What the exercise asks: Reproduce exactly the line with "[2.08-3.12s]" and all the lines beneath it, stopping only at the end of the material.

Material supplied:
----------------
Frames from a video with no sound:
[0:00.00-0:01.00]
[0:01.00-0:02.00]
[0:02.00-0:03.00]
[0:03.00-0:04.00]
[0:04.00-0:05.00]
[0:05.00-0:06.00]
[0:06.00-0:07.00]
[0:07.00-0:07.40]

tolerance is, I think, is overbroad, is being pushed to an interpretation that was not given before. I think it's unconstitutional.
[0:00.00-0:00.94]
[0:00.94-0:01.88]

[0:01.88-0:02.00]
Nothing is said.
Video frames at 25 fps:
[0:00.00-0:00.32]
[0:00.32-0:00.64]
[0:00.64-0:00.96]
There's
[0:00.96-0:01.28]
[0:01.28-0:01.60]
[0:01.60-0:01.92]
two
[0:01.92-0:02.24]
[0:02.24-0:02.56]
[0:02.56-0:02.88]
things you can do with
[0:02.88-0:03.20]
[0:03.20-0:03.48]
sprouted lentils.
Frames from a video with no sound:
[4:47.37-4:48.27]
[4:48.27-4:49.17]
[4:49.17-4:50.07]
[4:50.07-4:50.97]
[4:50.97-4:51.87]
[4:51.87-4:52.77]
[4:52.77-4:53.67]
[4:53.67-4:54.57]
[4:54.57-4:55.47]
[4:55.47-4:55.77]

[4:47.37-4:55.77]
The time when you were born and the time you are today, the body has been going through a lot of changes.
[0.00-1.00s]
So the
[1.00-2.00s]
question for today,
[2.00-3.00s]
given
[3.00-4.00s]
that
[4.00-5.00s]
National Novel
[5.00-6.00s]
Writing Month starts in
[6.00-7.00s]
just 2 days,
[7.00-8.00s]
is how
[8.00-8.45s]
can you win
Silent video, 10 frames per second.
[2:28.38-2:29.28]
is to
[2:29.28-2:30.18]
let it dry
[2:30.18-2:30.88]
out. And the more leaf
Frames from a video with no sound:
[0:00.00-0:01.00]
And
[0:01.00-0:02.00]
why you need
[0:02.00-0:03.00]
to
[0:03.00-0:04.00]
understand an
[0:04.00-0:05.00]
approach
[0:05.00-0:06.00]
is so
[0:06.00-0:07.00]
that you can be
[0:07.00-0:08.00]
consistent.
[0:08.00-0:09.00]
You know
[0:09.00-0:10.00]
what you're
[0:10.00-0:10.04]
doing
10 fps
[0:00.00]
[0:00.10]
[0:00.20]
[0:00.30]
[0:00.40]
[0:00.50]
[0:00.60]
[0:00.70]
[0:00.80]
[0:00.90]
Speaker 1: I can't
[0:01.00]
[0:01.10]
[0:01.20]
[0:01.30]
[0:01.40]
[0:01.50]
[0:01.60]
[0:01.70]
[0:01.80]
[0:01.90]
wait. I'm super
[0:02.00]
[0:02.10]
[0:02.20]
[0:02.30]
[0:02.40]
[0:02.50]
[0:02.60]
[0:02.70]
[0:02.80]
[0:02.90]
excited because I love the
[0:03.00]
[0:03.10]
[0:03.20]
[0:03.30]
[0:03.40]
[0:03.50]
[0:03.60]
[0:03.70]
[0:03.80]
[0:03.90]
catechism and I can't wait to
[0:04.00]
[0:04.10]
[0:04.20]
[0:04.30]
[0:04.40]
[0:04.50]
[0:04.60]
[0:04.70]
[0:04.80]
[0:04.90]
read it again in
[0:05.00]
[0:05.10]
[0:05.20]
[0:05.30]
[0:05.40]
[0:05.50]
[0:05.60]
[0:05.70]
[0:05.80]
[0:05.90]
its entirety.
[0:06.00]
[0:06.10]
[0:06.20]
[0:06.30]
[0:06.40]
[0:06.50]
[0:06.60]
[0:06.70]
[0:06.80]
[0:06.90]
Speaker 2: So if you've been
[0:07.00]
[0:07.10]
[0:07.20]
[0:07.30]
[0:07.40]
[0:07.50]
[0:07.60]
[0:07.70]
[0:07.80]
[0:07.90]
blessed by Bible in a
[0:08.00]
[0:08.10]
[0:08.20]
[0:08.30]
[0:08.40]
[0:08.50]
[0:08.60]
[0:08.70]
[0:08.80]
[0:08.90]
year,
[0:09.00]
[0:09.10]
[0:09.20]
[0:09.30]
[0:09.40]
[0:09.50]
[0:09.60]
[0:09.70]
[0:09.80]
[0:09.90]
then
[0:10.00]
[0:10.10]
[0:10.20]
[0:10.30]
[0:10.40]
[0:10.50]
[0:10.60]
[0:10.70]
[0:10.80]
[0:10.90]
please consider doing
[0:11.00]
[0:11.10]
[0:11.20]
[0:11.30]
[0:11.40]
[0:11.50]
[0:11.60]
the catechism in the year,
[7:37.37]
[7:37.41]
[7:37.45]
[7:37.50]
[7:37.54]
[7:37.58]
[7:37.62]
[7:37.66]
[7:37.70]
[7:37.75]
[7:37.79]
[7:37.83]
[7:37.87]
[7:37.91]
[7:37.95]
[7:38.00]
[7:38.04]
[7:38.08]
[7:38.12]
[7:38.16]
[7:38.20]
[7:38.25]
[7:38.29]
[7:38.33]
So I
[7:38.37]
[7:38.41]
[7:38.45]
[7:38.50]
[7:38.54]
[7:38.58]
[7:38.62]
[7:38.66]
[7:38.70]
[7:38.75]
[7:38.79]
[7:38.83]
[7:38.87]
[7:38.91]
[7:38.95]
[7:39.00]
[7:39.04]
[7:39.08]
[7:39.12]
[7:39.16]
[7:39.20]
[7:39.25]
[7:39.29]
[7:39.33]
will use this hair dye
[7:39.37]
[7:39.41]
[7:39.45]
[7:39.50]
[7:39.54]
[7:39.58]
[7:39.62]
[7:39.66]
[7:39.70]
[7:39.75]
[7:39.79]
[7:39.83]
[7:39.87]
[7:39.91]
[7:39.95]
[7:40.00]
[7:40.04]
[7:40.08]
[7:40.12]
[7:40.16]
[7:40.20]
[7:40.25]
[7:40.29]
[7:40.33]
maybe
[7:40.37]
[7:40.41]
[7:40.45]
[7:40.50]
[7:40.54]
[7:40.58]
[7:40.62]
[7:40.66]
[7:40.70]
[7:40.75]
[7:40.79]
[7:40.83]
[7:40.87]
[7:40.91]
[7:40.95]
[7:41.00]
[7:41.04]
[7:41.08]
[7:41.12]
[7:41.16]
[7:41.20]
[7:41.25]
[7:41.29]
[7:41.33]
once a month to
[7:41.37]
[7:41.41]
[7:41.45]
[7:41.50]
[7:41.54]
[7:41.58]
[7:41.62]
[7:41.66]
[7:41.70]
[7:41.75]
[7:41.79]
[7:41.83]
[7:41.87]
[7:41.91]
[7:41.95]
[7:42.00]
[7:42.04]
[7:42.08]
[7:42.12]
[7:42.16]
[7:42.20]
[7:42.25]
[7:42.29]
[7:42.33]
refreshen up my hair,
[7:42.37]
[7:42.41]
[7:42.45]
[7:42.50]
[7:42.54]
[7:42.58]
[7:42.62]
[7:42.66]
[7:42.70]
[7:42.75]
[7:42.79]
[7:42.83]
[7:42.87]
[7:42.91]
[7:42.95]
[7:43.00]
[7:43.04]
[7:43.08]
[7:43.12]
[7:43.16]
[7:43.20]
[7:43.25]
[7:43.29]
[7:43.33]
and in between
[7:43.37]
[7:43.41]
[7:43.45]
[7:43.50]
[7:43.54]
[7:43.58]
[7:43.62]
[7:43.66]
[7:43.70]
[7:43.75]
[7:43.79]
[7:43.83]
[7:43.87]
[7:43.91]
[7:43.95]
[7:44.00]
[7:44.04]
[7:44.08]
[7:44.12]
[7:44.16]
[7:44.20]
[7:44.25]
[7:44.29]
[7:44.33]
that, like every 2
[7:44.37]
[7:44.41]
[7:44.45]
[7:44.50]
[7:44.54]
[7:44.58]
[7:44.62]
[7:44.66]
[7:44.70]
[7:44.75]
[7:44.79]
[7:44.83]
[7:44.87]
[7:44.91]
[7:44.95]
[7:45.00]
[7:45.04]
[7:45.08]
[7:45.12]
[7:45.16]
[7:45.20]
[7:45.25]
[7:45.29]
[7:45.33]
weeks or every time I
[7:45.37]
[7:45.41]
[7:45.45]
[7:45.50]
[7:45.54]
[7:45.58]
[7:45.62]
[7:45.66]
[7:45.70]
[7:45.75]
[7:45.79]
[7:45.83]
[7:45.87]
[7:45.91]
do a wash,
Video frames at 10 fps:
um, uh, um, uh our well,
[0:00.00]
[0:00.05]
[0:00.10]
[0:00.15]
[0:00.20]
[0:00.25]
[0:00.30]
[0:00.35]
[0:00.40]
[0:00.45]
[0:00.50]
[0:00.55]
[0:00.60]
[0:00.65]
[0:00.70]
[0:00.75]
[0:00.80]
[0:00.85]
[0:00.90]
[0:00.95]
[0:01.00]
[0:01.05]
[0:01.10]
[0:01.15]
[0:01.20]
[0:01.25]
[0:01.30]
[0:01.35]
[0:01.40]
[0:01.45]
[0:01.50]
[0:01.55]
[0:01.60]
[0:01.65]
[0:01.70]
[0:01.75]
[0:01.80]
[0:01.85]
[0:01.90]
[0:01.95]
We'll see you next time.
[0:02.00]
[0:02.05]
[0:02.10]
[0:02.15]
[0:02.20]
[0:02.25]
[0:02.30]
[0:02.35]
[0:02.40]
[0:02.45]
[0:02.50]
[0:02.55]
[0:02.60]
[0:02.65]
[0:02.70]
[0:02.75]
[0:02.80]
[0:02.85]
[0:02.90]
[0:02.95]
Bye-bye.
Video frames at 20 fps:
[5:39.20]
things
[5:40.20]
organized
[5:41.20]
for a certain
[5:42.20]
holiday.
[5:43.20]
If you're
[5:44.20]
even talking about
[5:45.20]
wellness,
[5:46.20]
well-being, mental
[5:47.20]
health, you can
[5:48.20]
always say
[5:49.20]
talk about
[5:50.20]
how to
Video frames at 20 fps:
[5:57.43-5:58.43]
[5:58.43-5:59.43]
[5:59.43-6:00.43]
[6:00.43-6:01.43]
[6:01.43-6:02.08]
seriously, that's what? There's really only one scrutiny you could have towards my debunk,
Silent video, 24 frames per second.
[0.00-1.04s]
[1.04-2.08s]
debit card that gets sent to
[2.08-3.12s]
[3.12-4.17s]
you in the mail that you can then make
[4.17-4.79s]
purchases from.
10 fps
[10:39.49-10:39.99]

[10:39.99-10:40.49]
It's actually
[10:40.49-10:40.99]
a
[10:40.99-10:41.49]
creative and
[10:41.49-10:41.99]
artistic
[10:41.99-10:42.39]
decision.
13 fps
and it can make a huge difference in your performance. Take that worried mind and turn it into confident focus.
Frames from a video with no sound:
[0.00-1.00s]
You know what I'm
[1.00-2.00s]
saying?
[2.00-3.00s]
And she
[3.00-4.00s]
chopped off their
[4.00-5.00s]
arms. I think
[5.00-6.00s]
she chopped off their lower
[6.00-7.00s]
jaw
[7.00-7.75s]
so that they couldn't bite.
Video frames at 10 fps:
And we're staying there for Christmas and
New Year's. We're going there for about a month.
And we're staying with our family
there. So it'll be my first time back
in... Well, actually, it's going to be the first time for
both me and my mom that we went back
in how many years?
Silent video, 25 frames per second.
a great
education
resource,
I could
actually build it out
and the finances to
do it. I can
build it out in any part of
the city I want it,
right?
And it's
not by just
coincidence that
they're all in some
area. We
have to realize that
----------------
Result:
[2.08-3.12s]
[3.12-4.17s]
you in the mail that you can then make
[4.17-4.79s]
purchases from.
10 fps
[10:39.49-10:39.99]

[10:39.99-10:40.49]
It's actually
[10:40.49-10:40.99]
a
[10:40.99-10:41.49]
creative and
[10:41.49-10:41.99]
artistic
[10:41.99-10:42.39]
decision.
13 fps
and it can make a huge difference in your performance. Take that worried mind and turn it into confident focus.
Frames from a video with no sound:
[0.00-1.00s]
You know what I'm
[1.00-2.00s]
saying?
[2.00-3.00s]
And she
[3.00-4.00s]
chopped off their
[4.00-5.00s]
arms. I think
[5.00-6.00s]
she chopped off their lower
[6.00-7.00s]
jaw
[7.00-7.75s]
so that they couldn't bite.
Video frames at 10 fps:
And we're staying there for Christmas and
New Year's. We're going there for about a month.
And we're staying with our family
there. So it'll be my first time back
in... Well, actually, it's going to be the first time for
both me and my mom that we went back
in how many years?
Silent video, 25 frames per second.
a great
education
resource,
I could
actually build it out
and the finances to
do it. I can
build it out in any part of
the city I want it,
right?
And it's
not by just
coincidence that
they're all in some
area. We
have to realize that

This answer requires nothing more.